合纵六国事见于《齐策一》《楚策一》《赵策二》《韩策一》《燕策一》《楚世家》及《苏秦列传》。 然而此事在《战国策》内记载就有差异:《赵策二》言“苏秦从燕之赵始合从”, 而《燕策一》却云“苏秦将为从, 北说燕文侯”。前人亦多有疑之者。 钱穆以为:“当是时, 东方六国固绝无六国合从摈秦之必需, 亦绝无六国合从摈秦之可能。 即据今《史记》各世家年表所记, 亦绝无六国合从摈秦之痕迹也。”[7]271徐中舒认为:“苏秦如死于张仪之前, 当时齐国正威胁着三晋、 燕、 楚的安全, 齐又为什么要为三晋、 燕、 楚合从抗秦呢!”“苏秦之死, 据最可靠的记载, 应在齐闵王时代。”[8]马王堆汉墓《战国纵横家书》出土之后, 即有更多的专家以此来订正司马迁《苏秦列传》的记载, 认为苏秦合纵六国事绝非史实。[9]123-153无论是考之彼时列国形势还是苏秦之游说辞, 苏秦合纵六国以摈秦终究是不可信的,[10]不当为史实。

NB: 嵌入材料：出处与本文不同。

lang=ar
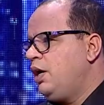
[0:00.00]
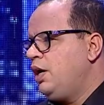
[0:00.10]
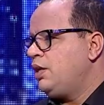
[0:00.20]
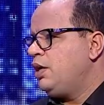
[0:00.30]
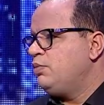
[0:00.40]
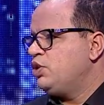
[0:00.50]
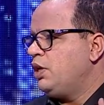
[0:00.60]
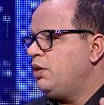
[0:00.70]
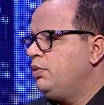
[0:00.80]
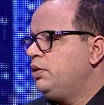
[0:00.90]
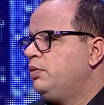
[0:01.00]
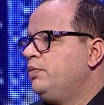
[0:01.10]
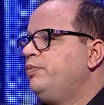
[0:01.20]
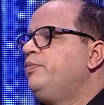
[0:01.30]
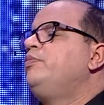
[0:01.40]
حاضر لا مستقبل
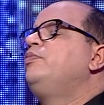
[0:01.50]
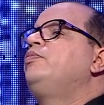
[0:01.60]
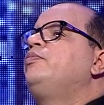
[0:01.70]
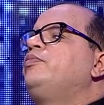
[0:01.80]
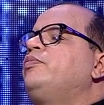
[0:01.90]
لا ماضي ولا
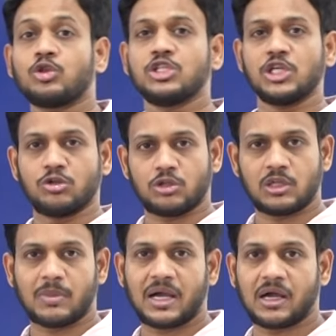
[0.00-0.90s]
వృద్ధి
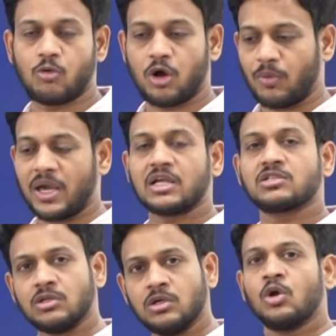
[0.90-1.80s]
చెందుతుంది బాగా ఒక
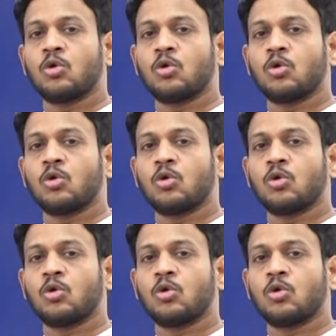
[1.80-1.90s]
వైరస్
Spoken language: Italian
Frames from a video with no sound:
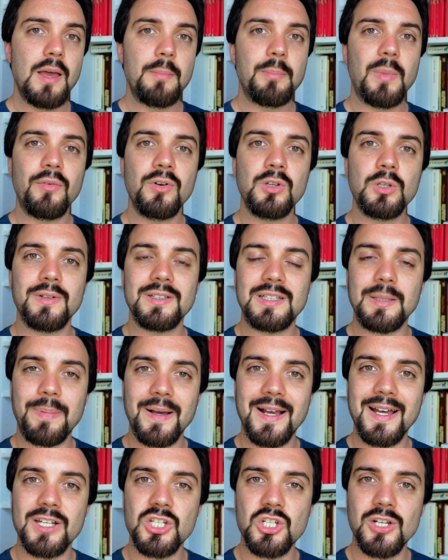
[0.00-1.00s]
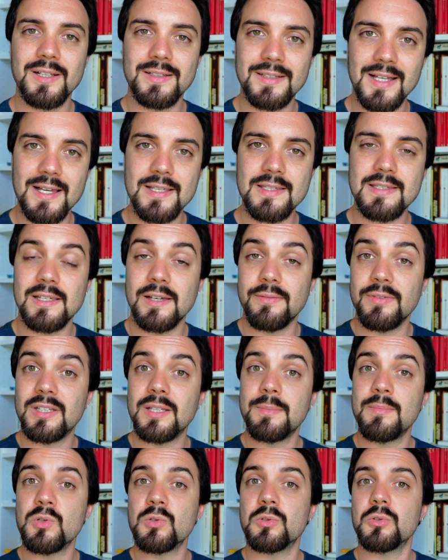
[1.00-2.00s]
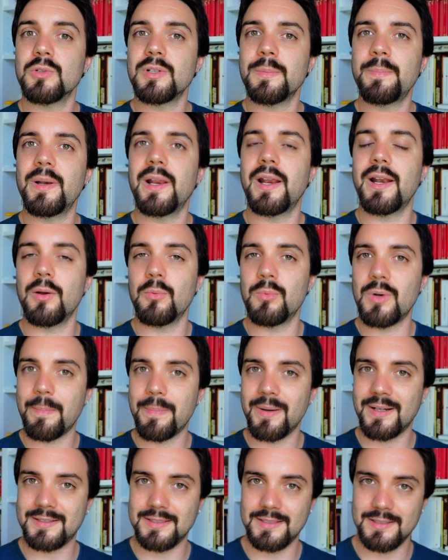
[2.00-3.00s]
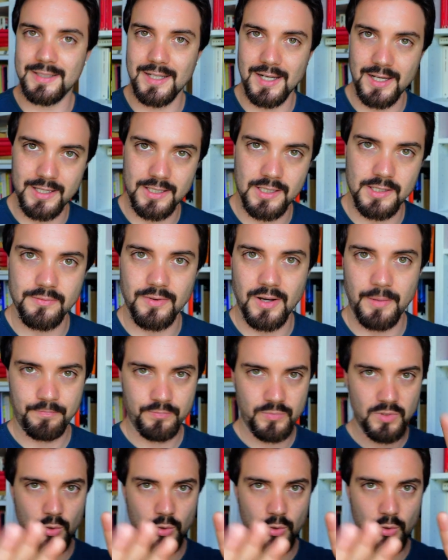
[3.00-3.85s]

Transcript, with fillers: ma voi dovete pagarci le tasse, avete bisogno di aprire una partita IVA.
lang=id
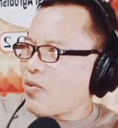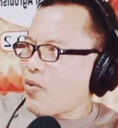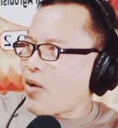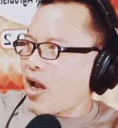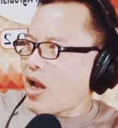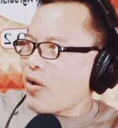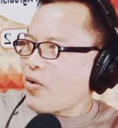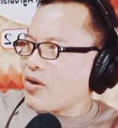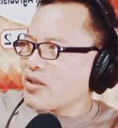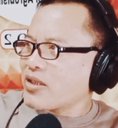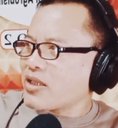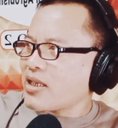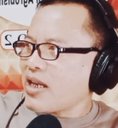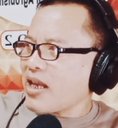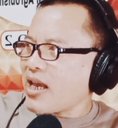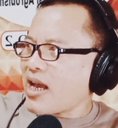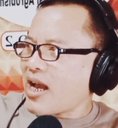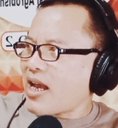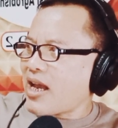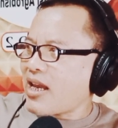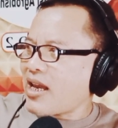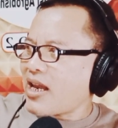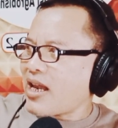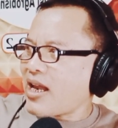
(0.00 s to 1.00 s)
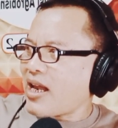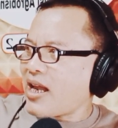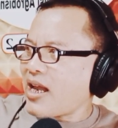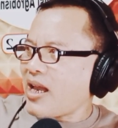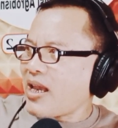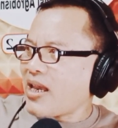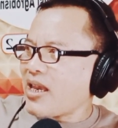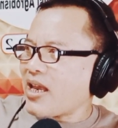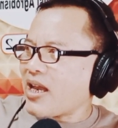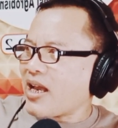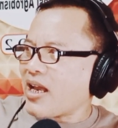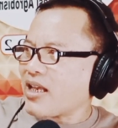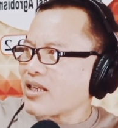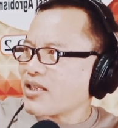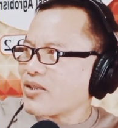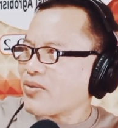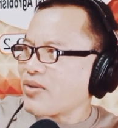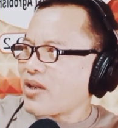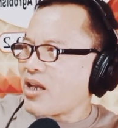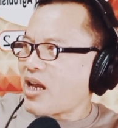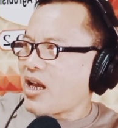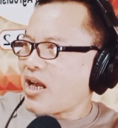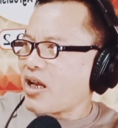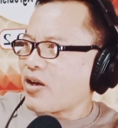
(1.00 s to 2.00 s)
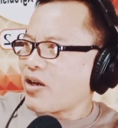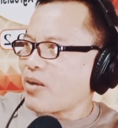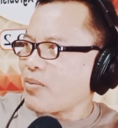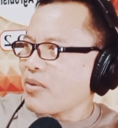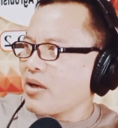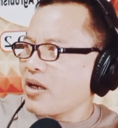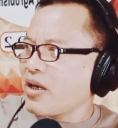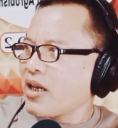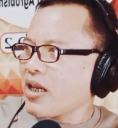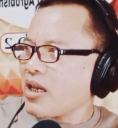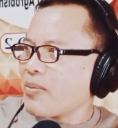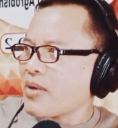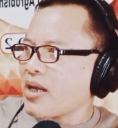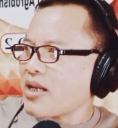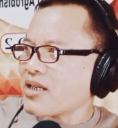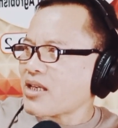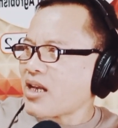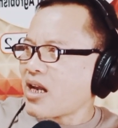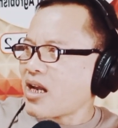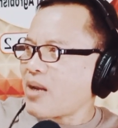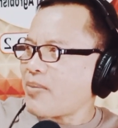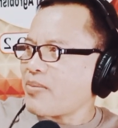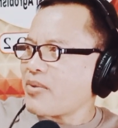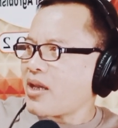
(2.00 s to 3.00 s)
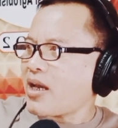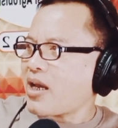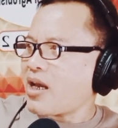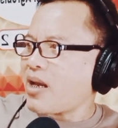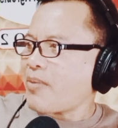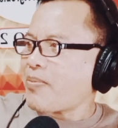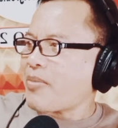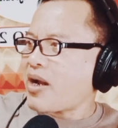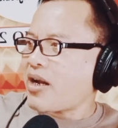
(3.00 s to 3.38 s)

warung sederhana yang sudah ikut mengirimkan salamnya.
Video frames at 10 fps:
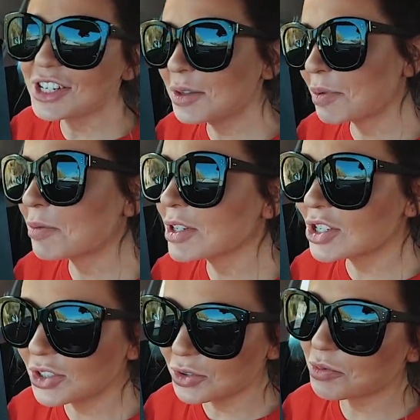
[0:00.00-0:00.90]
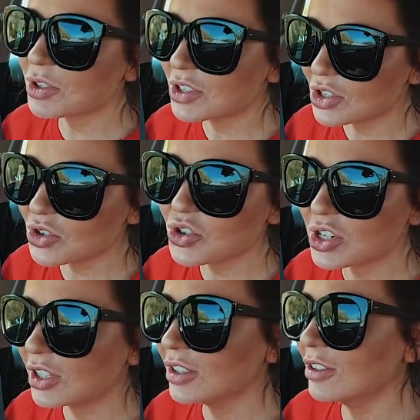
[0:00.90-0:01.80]
Жене про машину просто
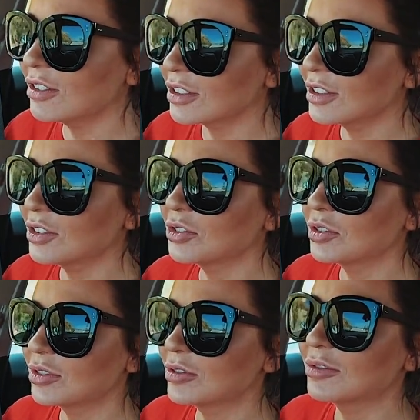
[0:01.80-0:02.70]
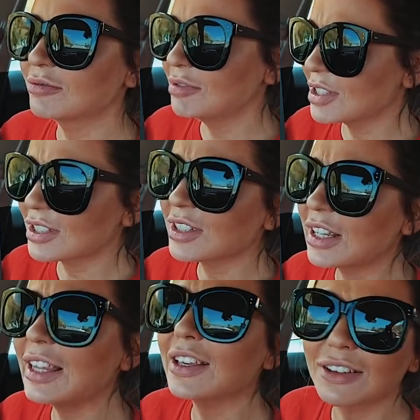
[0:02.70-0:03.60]
жужжала, наверное, ну, несколько
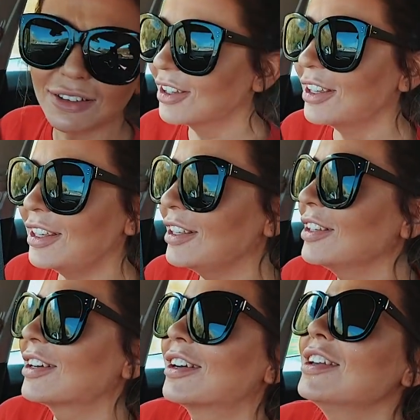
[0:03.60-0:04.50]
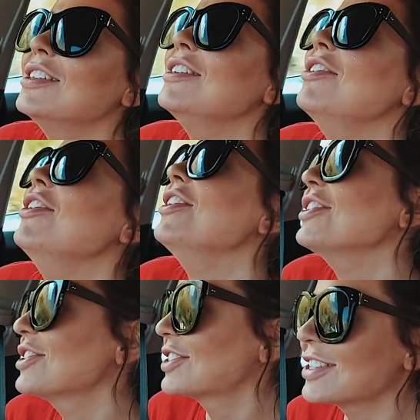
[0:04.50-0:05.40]
лет. И
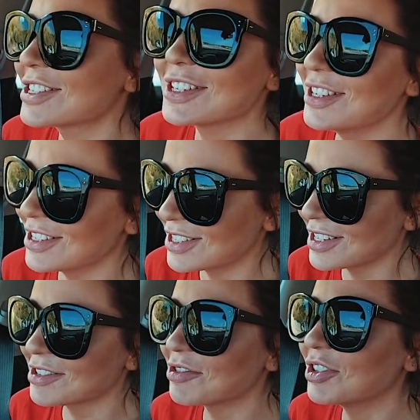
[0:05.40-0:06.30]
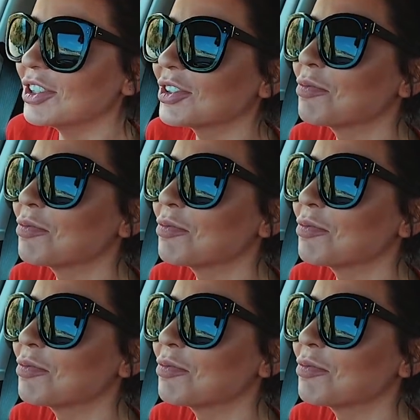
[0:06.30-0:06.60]
наконец-то Женя соизволил.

那么, 六国摈秦是否全然虚造而无一点事实可言呢?也并不是, 其“素地”乃齐闵王十四年之五国攻秦。 然而“在共同的攻秦的旗帜下, 各国都有自己的打算”[11]290, 最终以五国军事停滞不前、 合纵崩解结束。 实际上苏秦“发动齐赵联合五国而合纵攻秦, 真正目的并不是为了挽救赵国, 还是为了将来实现燕联合秦、 赵攻破齐国的‘大事’”[3]417。

(五)说齐归还燕十城

说齐归还燕十城, 见于《燕策一》《燕召公世家》《苏秦列传》, 列于燕易王、 齐宣王时。 徐中舒认为此事当为燕昭王时权之战后, 将其系于齐攻楚困秦之后, 灭宋之前。[8]若果如此, 当为苏秦敝齐事之一环。

(六) 为燕敝齐

为燕敝齐事见于《战国纵横家书》《燕召公世家》《苏秦列传》《张仪列传》。 1941年唐兰提出苏秦在张仪之后的论断[9]129, 后来杨宽、 徐中舒皆有相同看法[3]165-166, 1973年马王堆汉墓帛书《战国纵横家书》的出土证实了以上诸先生的推测。 而后信从者日多, 苏秦敝齐之史事也逐渐明朗起来。[12]苏秦不仅从事了敝齐之事, 而且成功了, 乐毅破齐就是最终的结果。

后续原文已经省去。